A leggere i giornali italiani par di capire che il Sinodo sulla famiglia si sia concluso con la vittoria dei progressisti capeggiati da Kasper e dalla cordata tedesca del cardinale Reinhard Marx, arcivescovo di Monaco di Baviera. Comunione ai divorziati risposati, porte apertissime a tutto tranne che agli omosessuali, sui quali ci sarebbe stato il veto degli africani (dicono i vescovi belgi).
Basta passare in rassegna le prime pagine dei giornali di domenica, dal Corriere alla Stampa, fino all’ultra papista Repubblica, che arriva anche a preconizzare nel viennese principe Schoenborn il successore di Bergoglio. Titoli uguali: “Sì alla comunione ai divorziati risposati”, con qualche accenno sparso qua e là alle divisioni emerse in assemblea (dopotutto il paragrafo più spinoso è passato solo per un voto, come ha sottolineato Matteo Matzuzzi su Formiche.net).
Poi si dà un’occhiata anche distratta ai giornali stranieri, e pare che il Sinodo percepito al di fuori dei patri confini sia stato un altro. Il più drastico è il Sunday Times, che mette in evidenza non tanto la questione dell’ostia ai divorziati, ma l’altro tema caldo della discussione: “Il Papa attacca i vescovi per aver bloccato la riforma gay”, che poi sarebbe l’apertura alle unioni omosessuali.
Il Telegraph è laconico: “Il Sinodo si è chiuso. Niente di sostanziale è cambiato”. Duro è il Wall Street Journal, secondo cui “i vescovi portano il Papa alla sconfitta sull’apertura ai cattolici divorziati”, mentre il New York Times parla di un documento finale che è aperto a ogni interpretazione, tanto che tutti possono dire d’aver vinto.
Perfino il País, in Spagna, nota che “il Sinodo della famiglia si chiude senza soddisfare le aspettative del Papa”. Eccezione è il francese Figaro, che parla di vittoria del Papa: ma non tanto per il documento partorito dall’assemblea, quanto perché si sa già con ragionevole certezza che Francesco si muoverà in autonomia e spalancherà le porte prudentemente aperte dai vescovi riuniti a Roma nelle ultime tre settimane.
Davanti a una siffatta rassegna stampa, il fedele che non passa le ore a leggere i bollettini vaticani o a spulciare i siti internet, rischia un cortocircuito cerebrale. Possibile che tutti siano caduti in errore e che solo gli italiani abbiano azzeccato tutto? O forse non è che gli italiani sono accomunati da una pulsione che rischia di annebbiare? Ormai la vaticanistica nostrana è diventata una battaglia tra schieramenti: da una parte quelli della vecchia guardia insofferenti al nuovo corso, dall’altra gli entusiasti che arrivano spesso a fare i laudatores non richiesti d’ogni azione o gesto papale.

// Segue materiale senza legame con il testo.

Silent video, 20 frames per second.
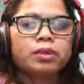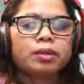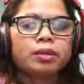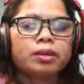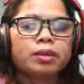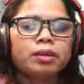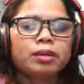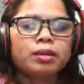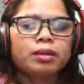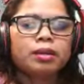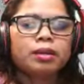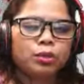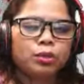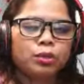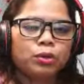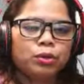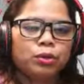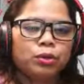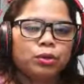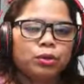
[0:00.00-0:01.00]
few,
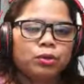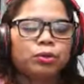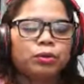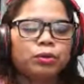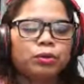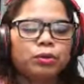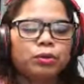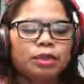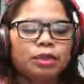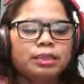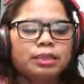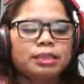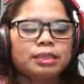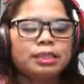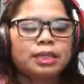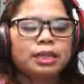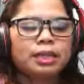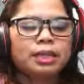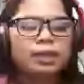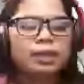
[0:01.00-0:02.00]
or I'd say
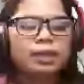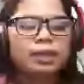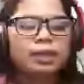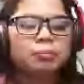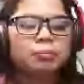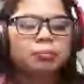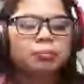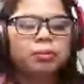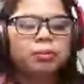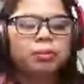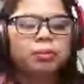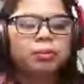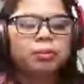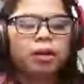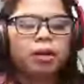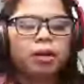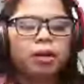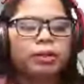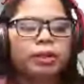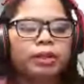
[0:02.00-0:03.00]
like probably
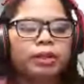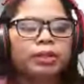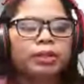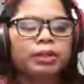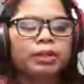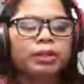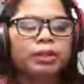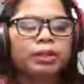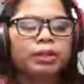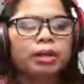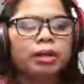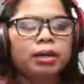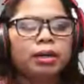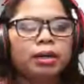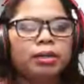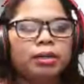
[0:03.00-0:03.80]
within a month,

E così va anche riguardo il Sinodo. Il Papa ha lodato Kasper che vuole la comunione per i divorziati risposati? Ecco che allora l’apertura prudente diviene subito la sconfitta dei conservatori. Schema che esiste solo in Italia. Sulla questione in oggetto, alla fine, basterebbe star a sentire quelli che la relazione l’hanno votata: da destra e da sinistra, se le semplificazioni da politica parlamentare hanno ancora senso per la Chiesa.
Tutti (o quasi) gli assennati padri dicono che si fa sì discernimento, cioè si guarda al caso specifico, ma con regole chiare e prese dal Magistero cattolico, a partire da quel che ha insegnato e scritto Giovanni Paolo II, fatto santo da poco e proprio da Francesco definito a più riprese “il Papa della famiglia”.
Dire che non è cambiato niente è da stolti, naturalmente: dopotutto non avrebbe avuto senso un Sinodo convocato per non cambiare niente rispetto a trent’anni fa. Ma dire che è stata fatta la rivoluzione e che quella nata sabato è una nuova Chiesa “della tenerezza” (leit motiv abbastanza abusato di questi tempi) è quantomeno avventato, se non fosse che la brama da tifo arriva ovunque.